Pada satu kesempatan, saya merasa jadi orang tersial di dunia, tapi urung terjadi
setelah melihat pengemis yang terlihat kelaparan meminta-minta di lampu merah.
Di satu hari, saya ini merasa seperti orang tersusah didunia, tapi kembali gagal
setelah melihat seorang kakek tua renta berkeliling kampong berjualan singkong
sambil berjalan kaki.
Di hari lain, saya benar-benar merasa menjadi orang tidak beruntung didunia, tapi kok ya ga
jadi disaat melihat banyak pengangguran yang luntang-lantung mencari kerja.
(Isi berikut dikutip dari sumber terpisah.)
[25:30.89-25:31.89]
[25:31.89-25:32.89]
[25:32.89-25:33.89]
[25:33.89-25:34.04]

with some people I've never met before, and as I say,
Sungguh, saya merasa jadi orang paling miskin di dunia, namun lagi-lagi gagal saat melihat seorang
anak kecil dekil sedang mengorek-ngorek tempat sampah didekat rumah.
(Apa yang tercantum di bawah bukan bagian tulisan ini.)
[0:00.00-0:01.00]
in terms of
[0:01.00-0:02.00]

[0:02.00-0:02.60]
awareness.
Saya pun pernah merasa begitu sulitnya menjadi anak dari keluarga broken home. Begitu
sialnya saya. Tapi lagi-lagi perasaan
itu hilang saat melihat puluhan anak kecil yang tidak diakui orang tuanya di
panti asuhan.
Akhirnya saya dapat mengambil satu pelajaran, buat apa saya
selalu menjadi orang yang merasa kurang, jika ternyata disekeliling saya masih
banyak orang yang jauh lebih susah hidupnya, jauh lebih tidak beruntung daripada saya, dan jauh lebih miskin dari saya? Mungkin selama ini saya bukan
tidak beruntung, saya bukannya miskin, saya juga bukan orang yang susah. Saya
Cuma seorang yang sulit bersyukur.
Bersyukur selalu terlupakan saat kita mengalami kesusahan, padahal ada yang lebih susah dari kita tapi mereka tidak mengeluh.